As usual, Criterion's restoration work is terrific; the 4K digital transfer makes the film look as good as new, while still retaining that 'vinyl' quality, along with an uncompressed soundtrack. The paper insert opens to a lovely essay by Judith Maybe, 'Gingerbread, Cake, and Crème de Menthe'; it's a great overview of the film that delves into aspects of the film such as the film in context of Arzner's career, the actors, and the, at the time, controversial subject matter (though best to read it after watching the film if you want to avoid spoilers).

There is a rather rushed video essay by film historian Cari Beauchamp; not lacking in terms of quality, but trying to get a lot of information in to a short time, Beauchamp narrates perhaps a bit too quickly, but it's a decent introduction to Arzner.
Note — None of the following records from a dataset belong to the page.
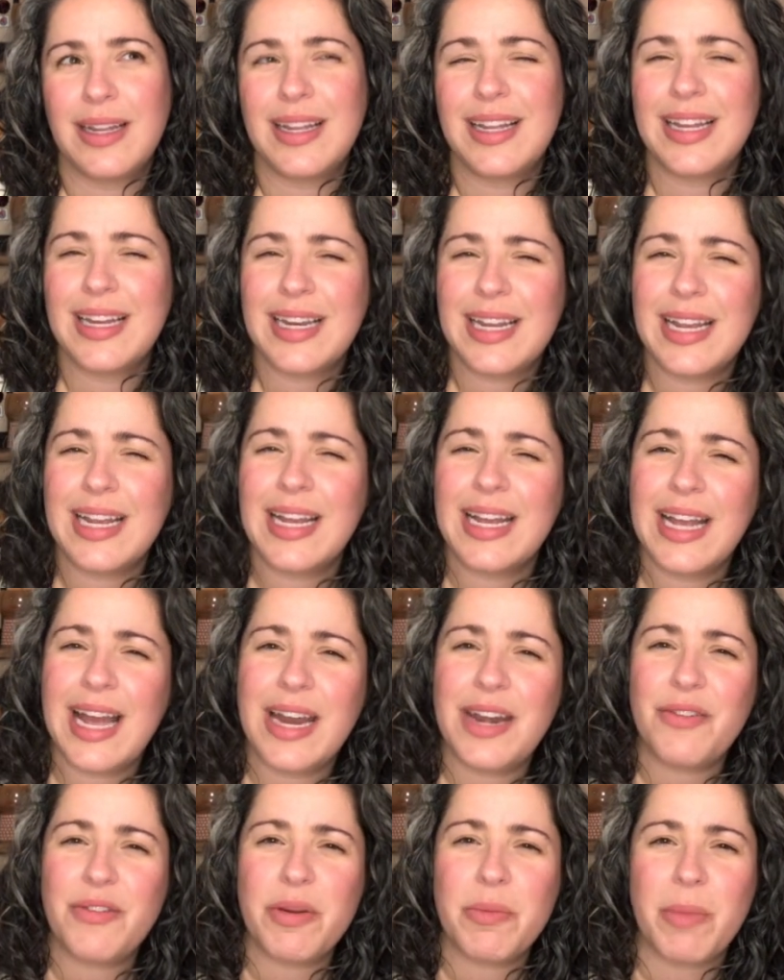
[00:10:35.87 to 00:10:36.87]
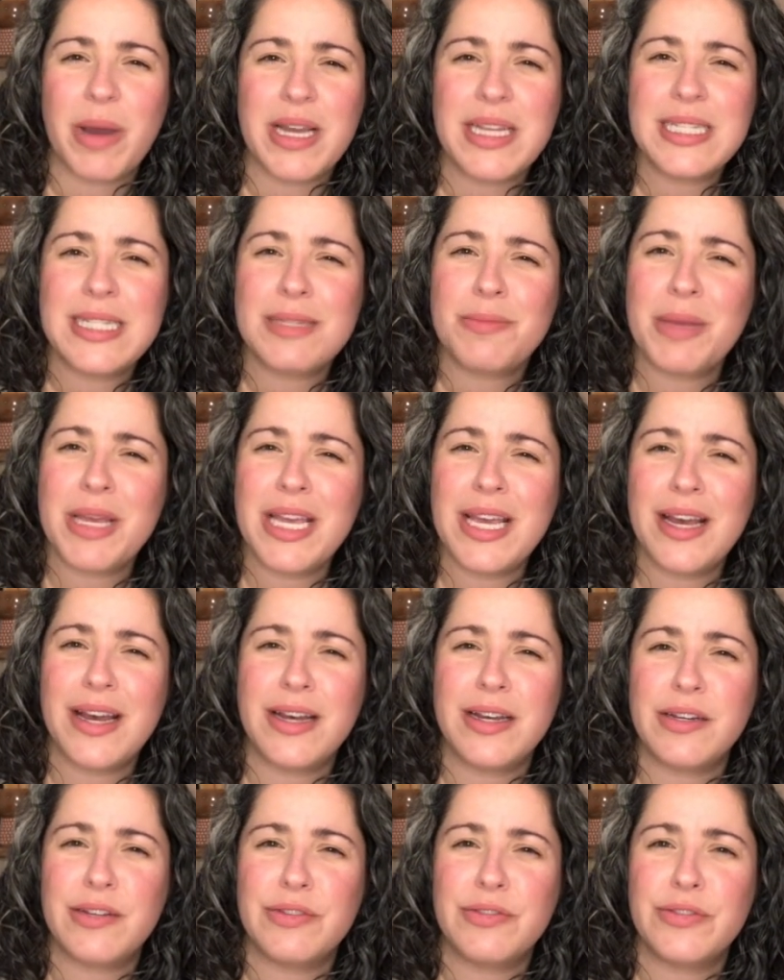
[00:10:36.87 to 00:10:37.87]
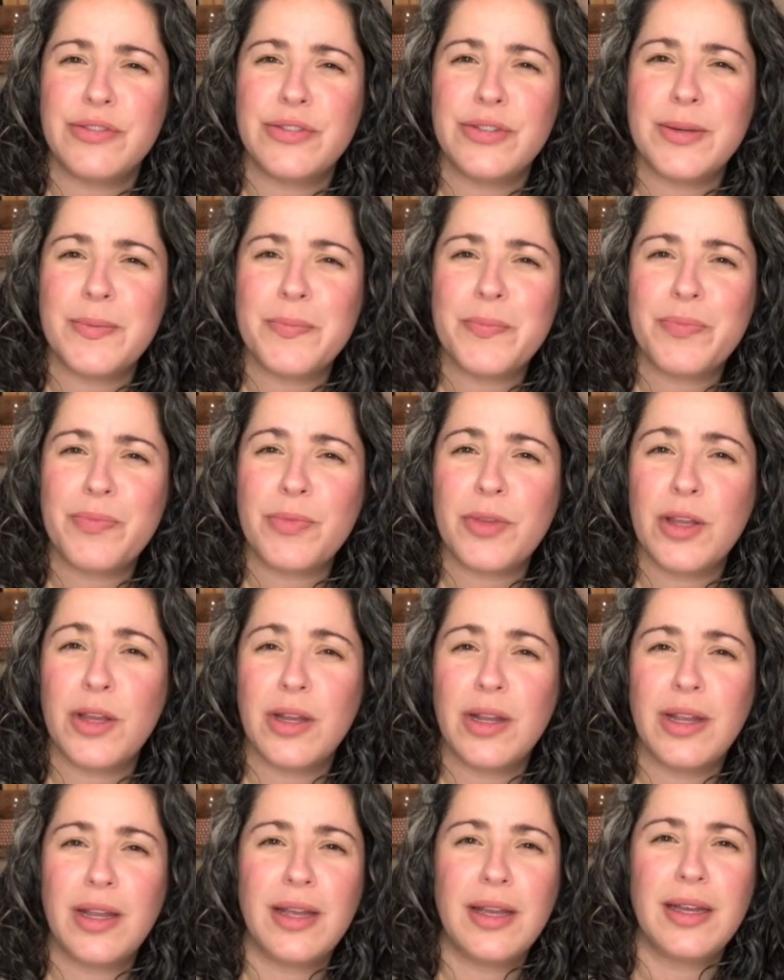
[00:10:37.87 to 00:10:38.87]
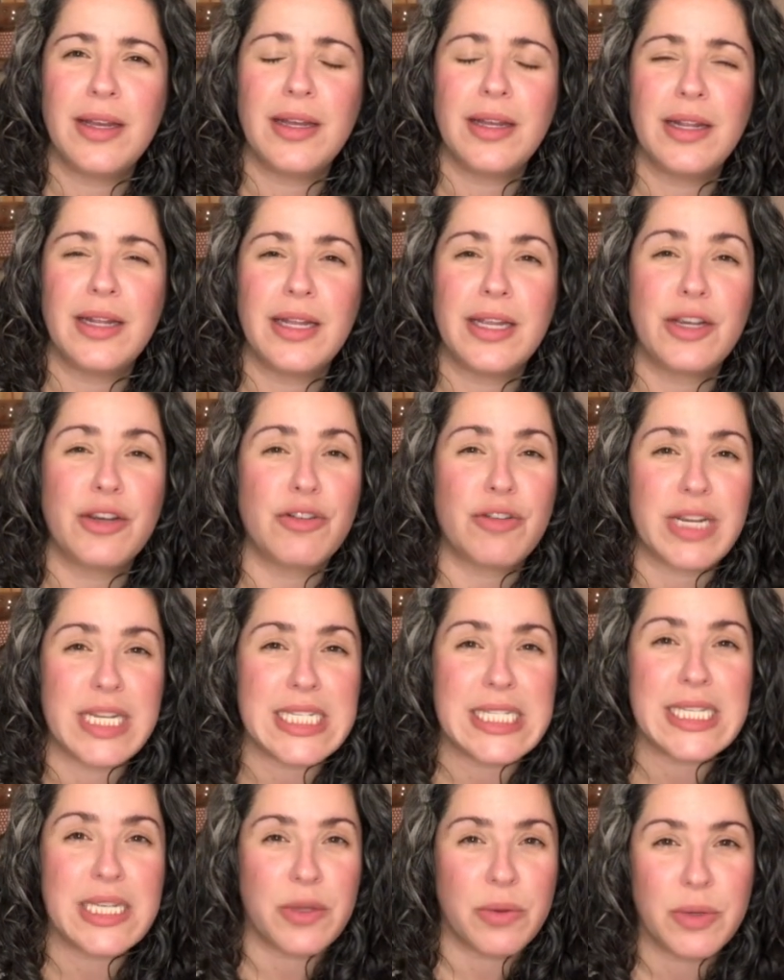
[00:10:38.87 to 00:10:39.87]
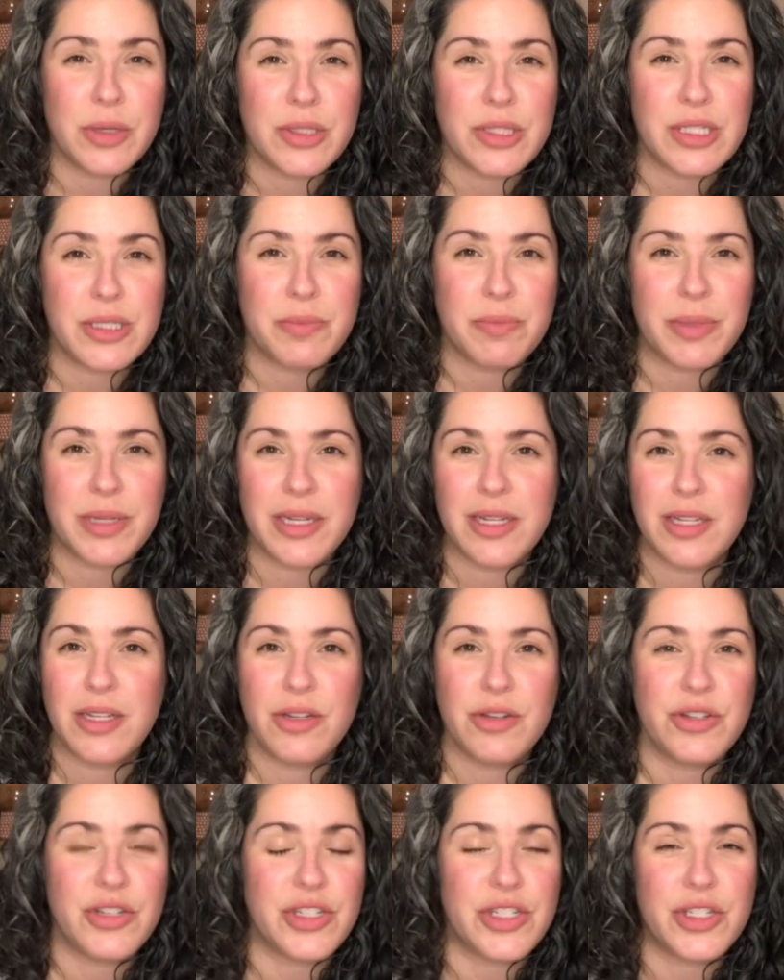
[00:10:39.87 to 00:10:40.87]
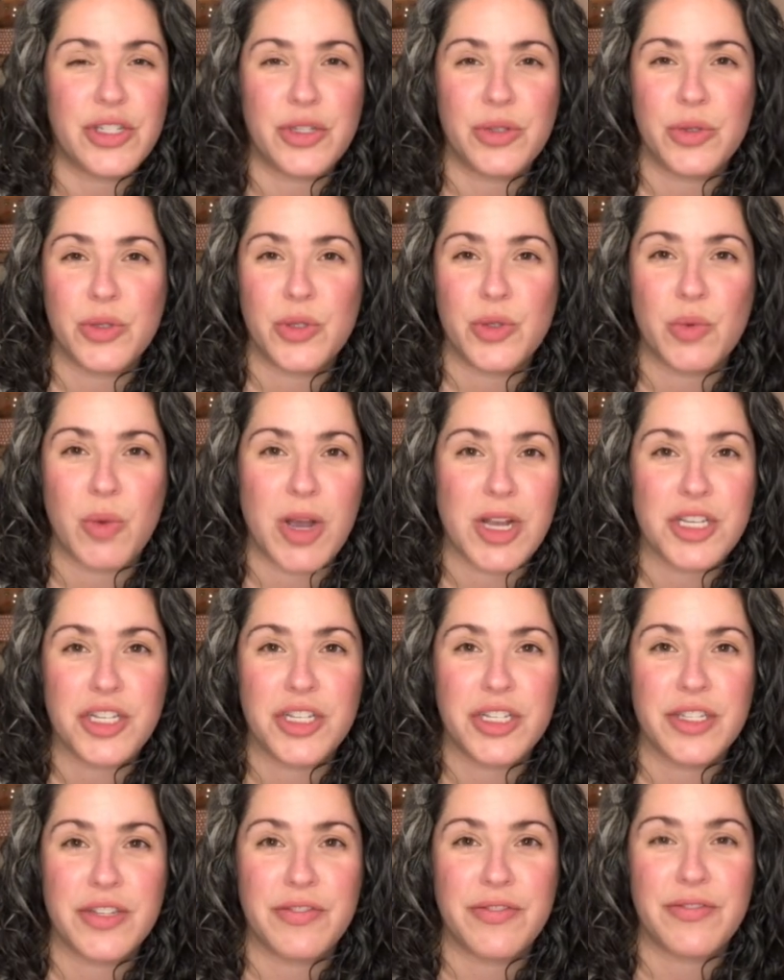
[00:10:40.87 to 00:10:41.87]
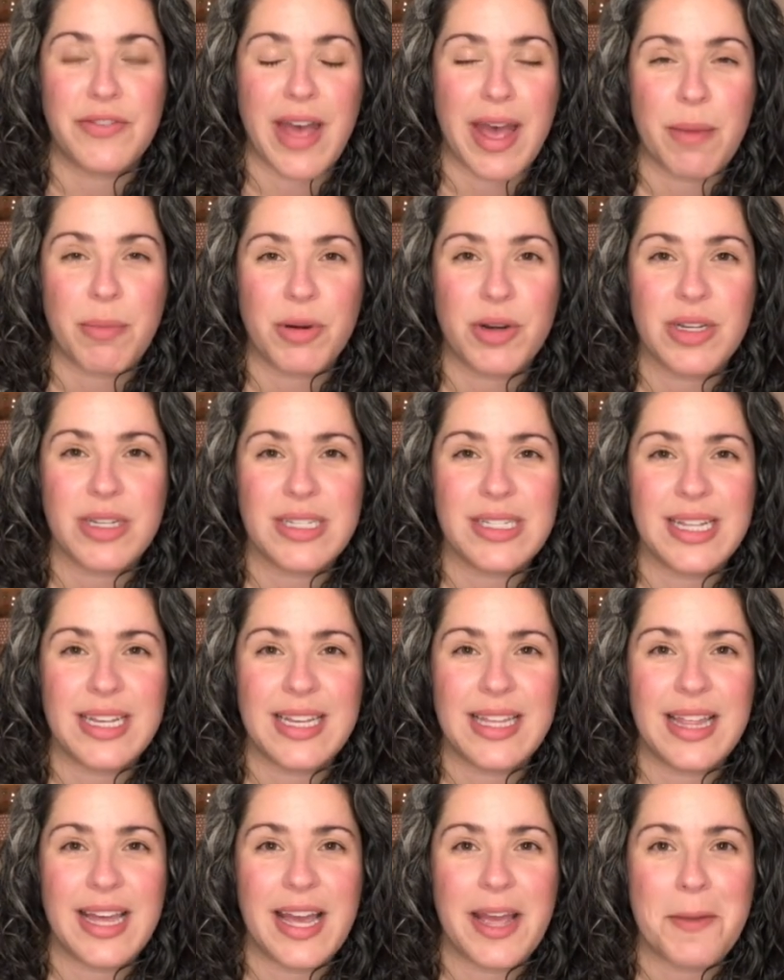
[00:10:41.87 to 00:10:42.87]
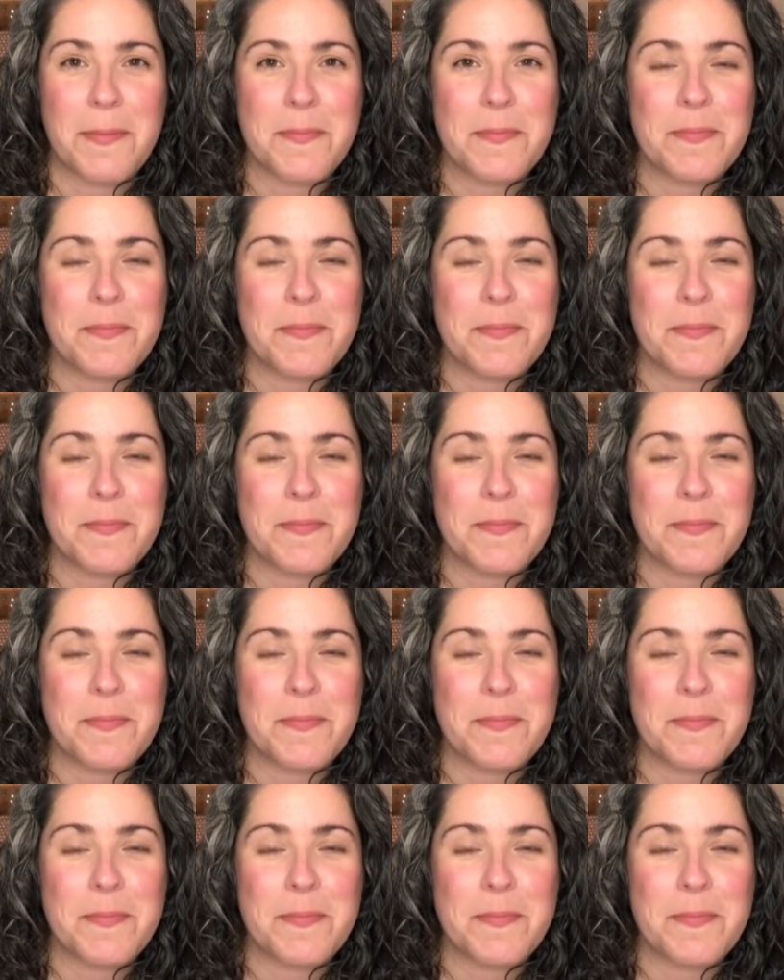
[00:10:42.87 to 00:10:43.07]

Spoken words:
It kind of reminds me of like crazy quilts, but you just do swatches of fabrics like that.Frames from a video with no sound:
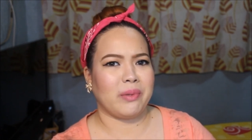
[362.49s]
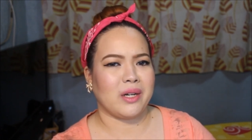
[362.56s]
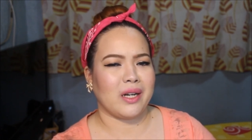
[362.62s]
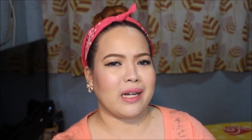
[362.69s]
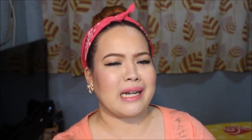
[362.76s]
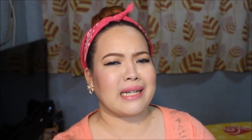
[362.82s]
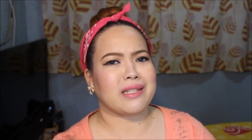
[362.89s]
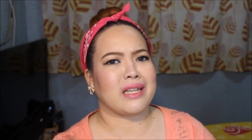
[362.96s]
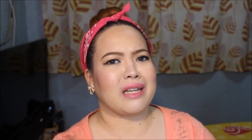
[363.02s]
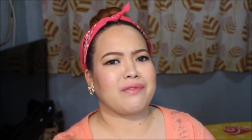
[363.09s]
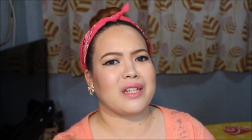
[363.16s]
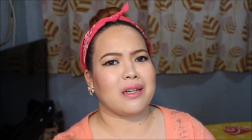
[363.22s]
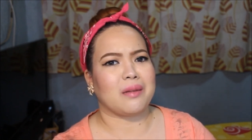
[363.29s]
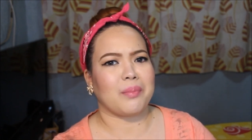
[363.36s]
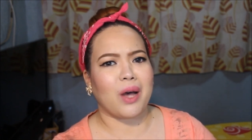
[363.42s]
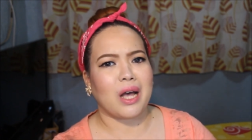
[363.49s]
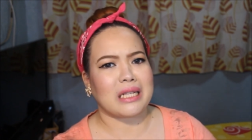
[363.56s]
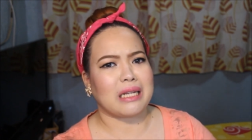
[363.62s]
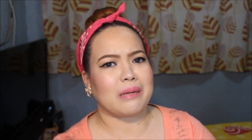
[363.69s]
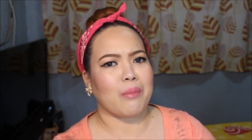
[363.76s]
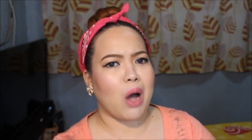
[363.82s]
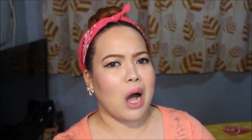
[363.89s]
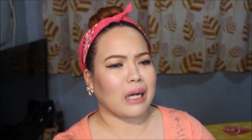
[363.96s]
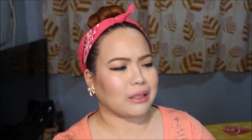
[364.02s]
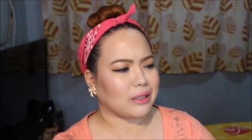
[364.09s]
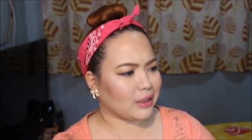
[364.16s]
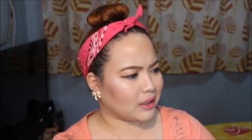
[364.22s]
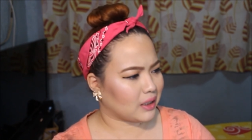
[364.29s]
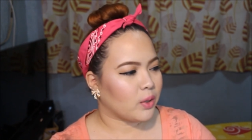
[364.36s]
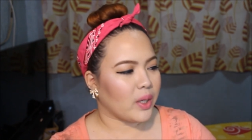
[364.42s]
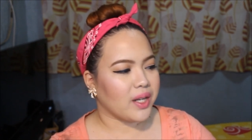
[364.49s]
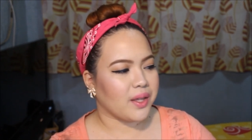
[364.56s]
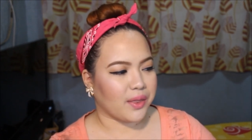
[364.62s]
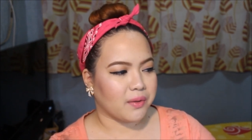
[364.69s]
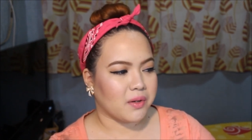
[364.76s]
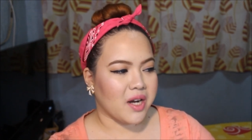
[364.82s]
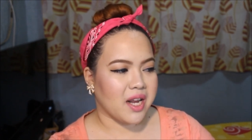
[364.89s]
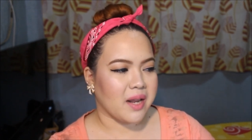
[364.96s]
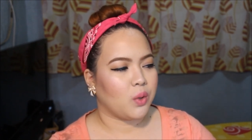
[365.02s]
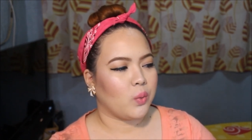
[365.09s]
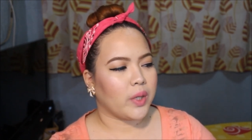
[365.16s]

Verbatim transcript: put it in a safety deposit box? 23.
A 1983 German documentary takes its time a bit more; filmed in part around Arzner's final home in Palm Springs, it includes interviews with friends, biographers, and actress Esther Ralston. It's an interesting look not only at Arzner from both a political and personal perspective, but a memento of a piece that was instrumental in bringing forward to prominence, the existence, and history, of early women filmmakers.